А Вадька ведь не знает, что он дома. Ему и в голову не пришло заглянуть перед школой в отцовский закуток — комнатёнка в пять метров, по сути, чулан.

Сколько времени лежит в забытьи, он не знает.


Вадькин голос слаб, никак не пробьётся сквозь звон и шум в голове:

— Па, выпей воды. Па, вот апельсин.

Когда он наконец открывает глаза, Вадька говорит:

— Я был в госпитале. Тамиша прислала обезболивающее. Она сердита, что сбежал. Обещает выбить бесплатное лечение. Давай я отвезу тебя обратно! Почему «нет»? Ты два дня не приходишь в себя. Я боюсь. Тебе больно? Выпей таблетки.


Так прошло ещё несколько дней. Вадька кормил, поил его утром, перед уходом в школу, и вечером, когда возвращался. Возвращался поздно. Сидел на своих компьютерных курсах: изучал программы, сдавал бесконечные тесты.

Елена больше не приходила к Евгению. Он лежал носом к стене, смотрел картинки вернувшегося детства, вглядывался в лица исчезнувших из его жизни людей — до того часа, когда к нему снова явился Пол.


Пол не вошёл, а влетел как птица — сквозняком — с потоком свежего ветра:

— Привет. Вставай. Ты должен быть на ногах к суду. Материалы готовы, дело за тобой. Ты должен хорошо о себе позаботиться, привести себя в порядок. Мы с тобой ещё вместе отпразднуем нашу победу, договорились?

Пол приплясывал перед Евгением.

Евгению казалось, не приплясывает, летает по его комнате, хотя для «летать» места не было.

— Тамиша хочет, чтобы ты после суда вернулся в госпиталь. Велела мне привезти тебя. Она говорит, ты не должен умирать, ты должен бороться.

— Кто она тебе? — спросил Евгений для себя неожиданно.

— В школе учились вместе. Друзья и соседи. Большие друзья.

И снова, как и в прошлый раз, Пол отвесил ему щедрую порцию своей энергии.

Не успела хлопнуть за Полом дверь, как увидел над собой склонившееся лицо Елены:

— Я с тобой. Вставай, пожалуйста.

И Евгений встал.

Оделся, вышел на улицу и стал по ней ходить. Взад-вперёд.

— Только ты не исчезай, Элка, — просил он.

Пели птицы, светило солнце, приближалась весна. Скоро распустятся деревья.

У него передышка. Он вдыхает запах близкой весны, он идёт по улице. И Елена летит рядом — чуть обдаёт его лёгким ветерком.

Слова «чтоб ты сдох» растаяли в нём и в солнечном дне.


5


Пол привёз Евгения в громадное серое здание, провёл в торжественно устроенную комнату.

Судья в специальном одеянии — на возвышении, за узким, длинным столом.
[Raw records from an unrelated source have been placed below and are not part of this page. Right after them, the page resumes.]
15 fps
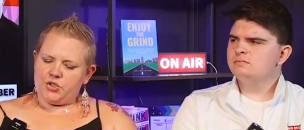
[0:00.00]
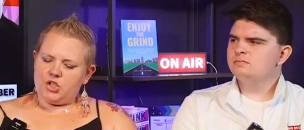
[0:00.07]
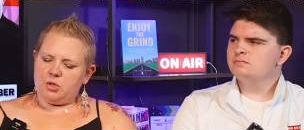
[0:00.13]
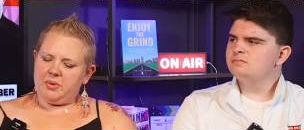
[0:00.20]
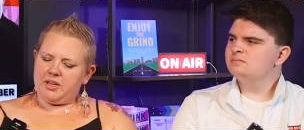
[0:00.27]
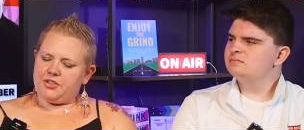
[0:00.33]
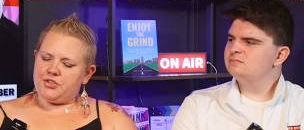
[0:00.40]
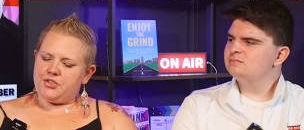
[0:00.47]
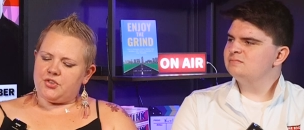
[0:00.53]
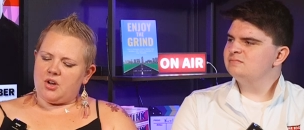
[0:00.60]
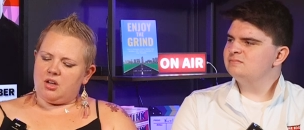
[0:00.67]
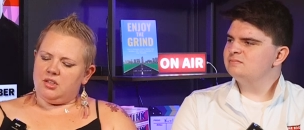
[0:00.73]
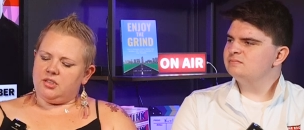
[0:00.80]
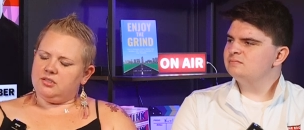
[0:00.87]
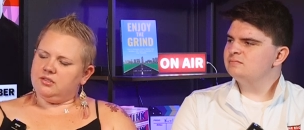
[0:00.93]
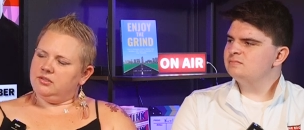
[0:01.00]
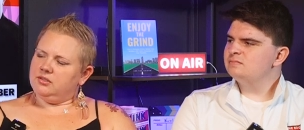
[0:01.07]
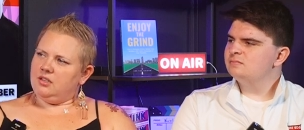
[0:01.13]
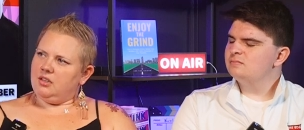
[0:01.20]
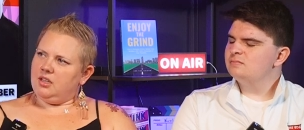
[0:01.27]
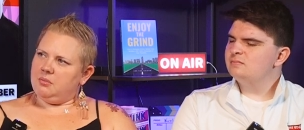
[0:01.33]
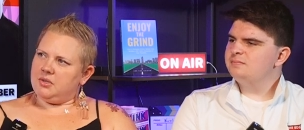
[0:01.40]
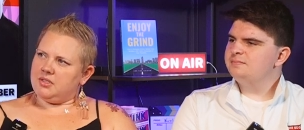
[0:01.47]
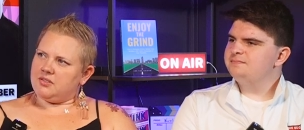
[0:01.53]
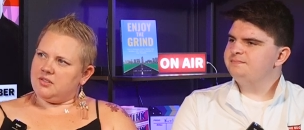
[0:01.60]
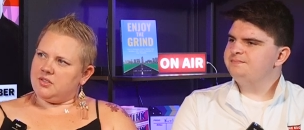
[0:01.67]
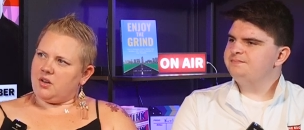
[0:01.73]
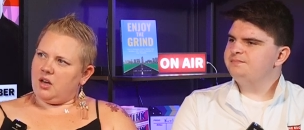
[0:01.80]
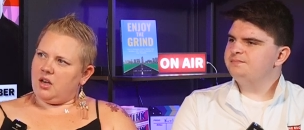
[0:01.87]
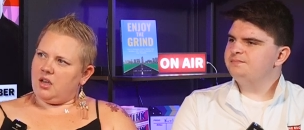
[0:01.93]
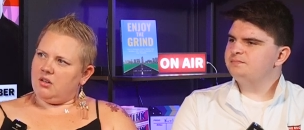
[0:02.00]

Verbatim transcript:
Speaker 1: What's your biggest struggle in business right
Как бы отграниченный, оторванный от всех остальных человекоподобных.

Олег с каким-то дядькой — за небольшим столом в зале, напротив судьи, с одной стороны. Они с Полом — с другой.
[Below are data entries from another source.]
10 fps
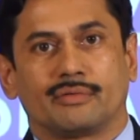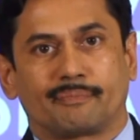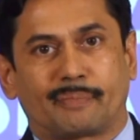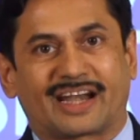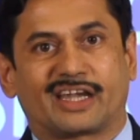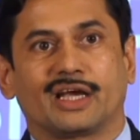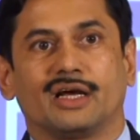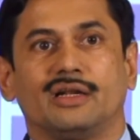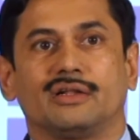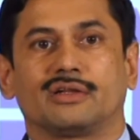
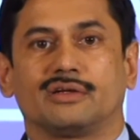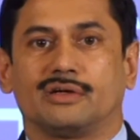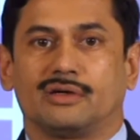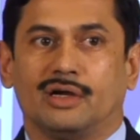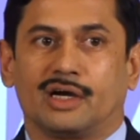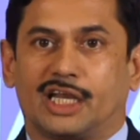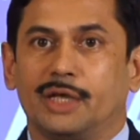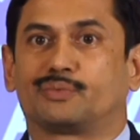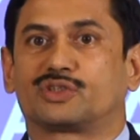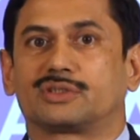practical
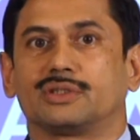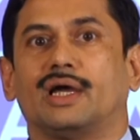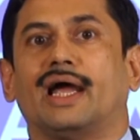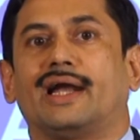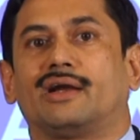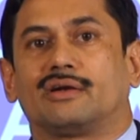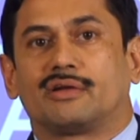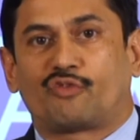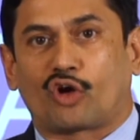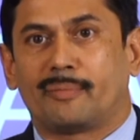tips and
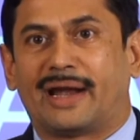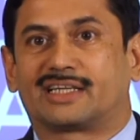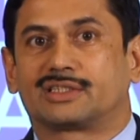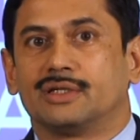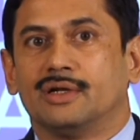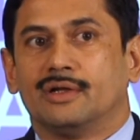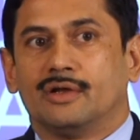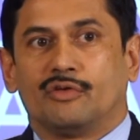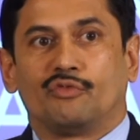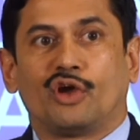formats,
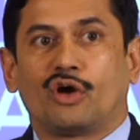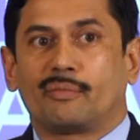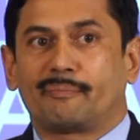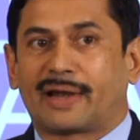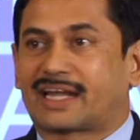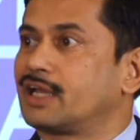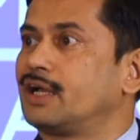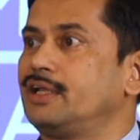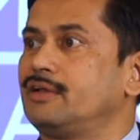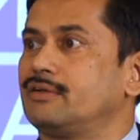we have
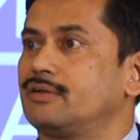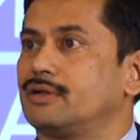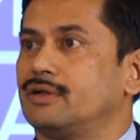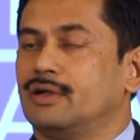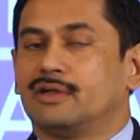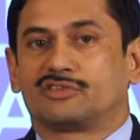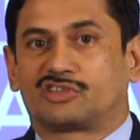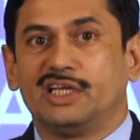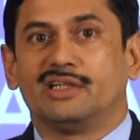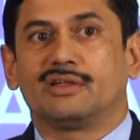practically
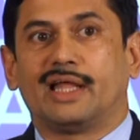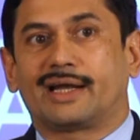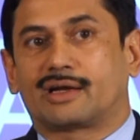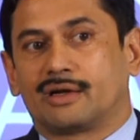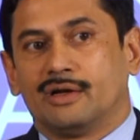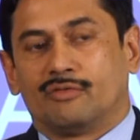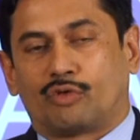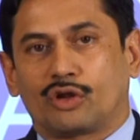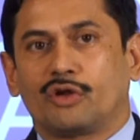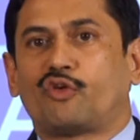seen that
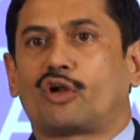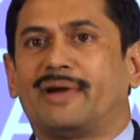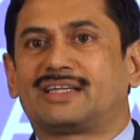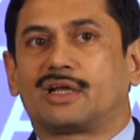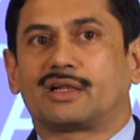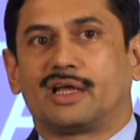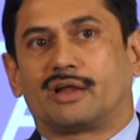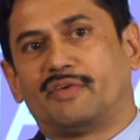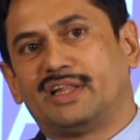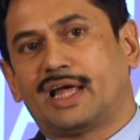whatever formats are there,
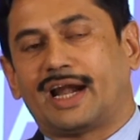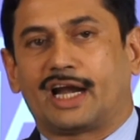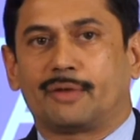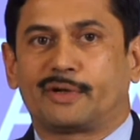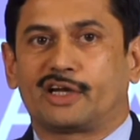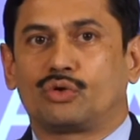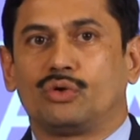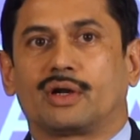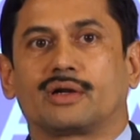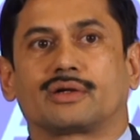when they are adapted to
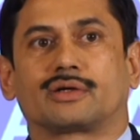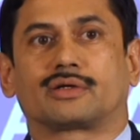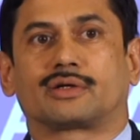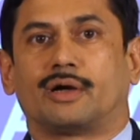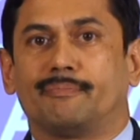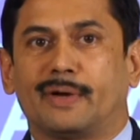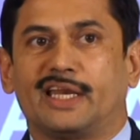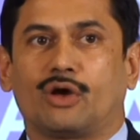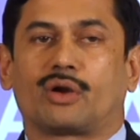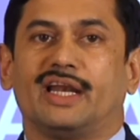your company
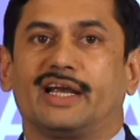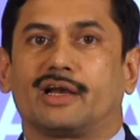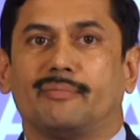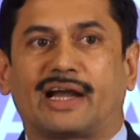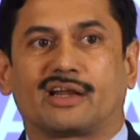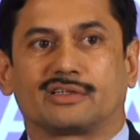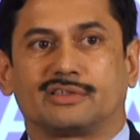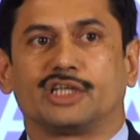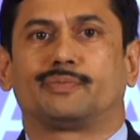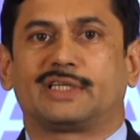or related matters,
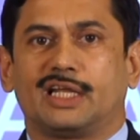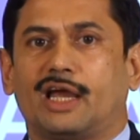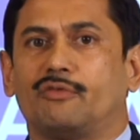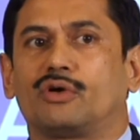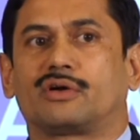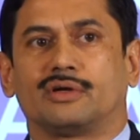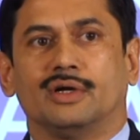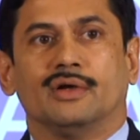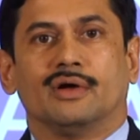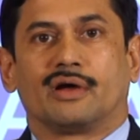especially I would
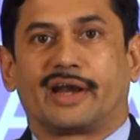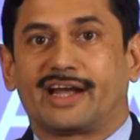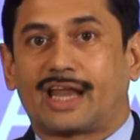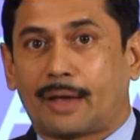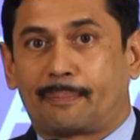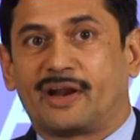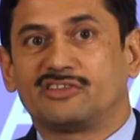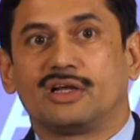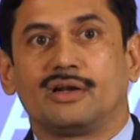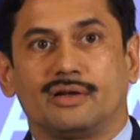rate
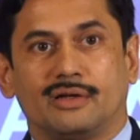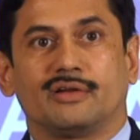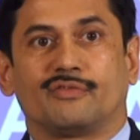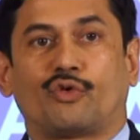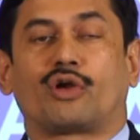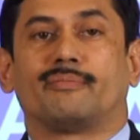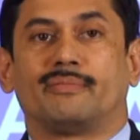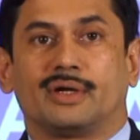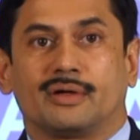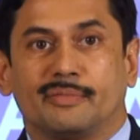appraisal
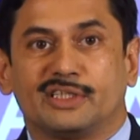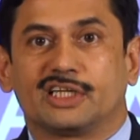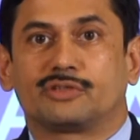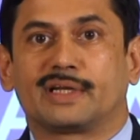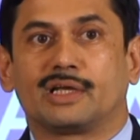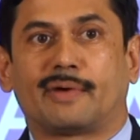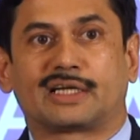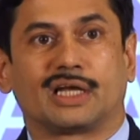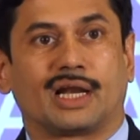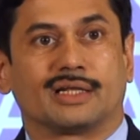for Businessman Ki
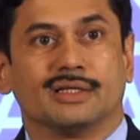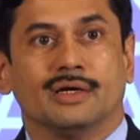Pathshala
Процесс разоблачения Олега, как ни странно, оказался стремительным и коротким.

— Такого-то числа ты вышиб такую-то сумму из кампании, — говорит Пол Олегу. — Столько-то ты получил за машину, столько-то — за мистера Томана. Вот накладная. Такого-то числа ты заплатил мистеру Томану столько-то, а по договору должен был заплатить столько-то.

Пол говорил улыбаясь, словно танцуя голосом. Блестел зубами и глазами.

Олега же понесло:

— А мои убытки?! Сколько раз он мне портил машину! Сколько раз он не привозил мне договорной суммы!

Пол засмеялся:

— Не он портил тебе машину, а ты не чинил машину вовремя, когда она была испорчена. Она ничего не стоила тебе, ты заплатил за неё триста долларов, так как ты взял её уже старую — 1986 года. А вышибал из неё, вернее, из мистера Томана хорошие деньги. Но ты подвергал опасности и жизнь мистера Томана, и клиентов. Ты не имел права использовать старую машину. Такси должны сменяться каждые три года. Те, кто давали тебе разрешение, поплатятся за это. Ты заставлял мистера Томана ездить на неисправной машине. Не хотел ни доллара вкладывать в неё. Ты заставлял мистера Томана самого чинить машину. Он больше лежал под ней, чем ездил. Пригласите, пожалуйста, свидетеля.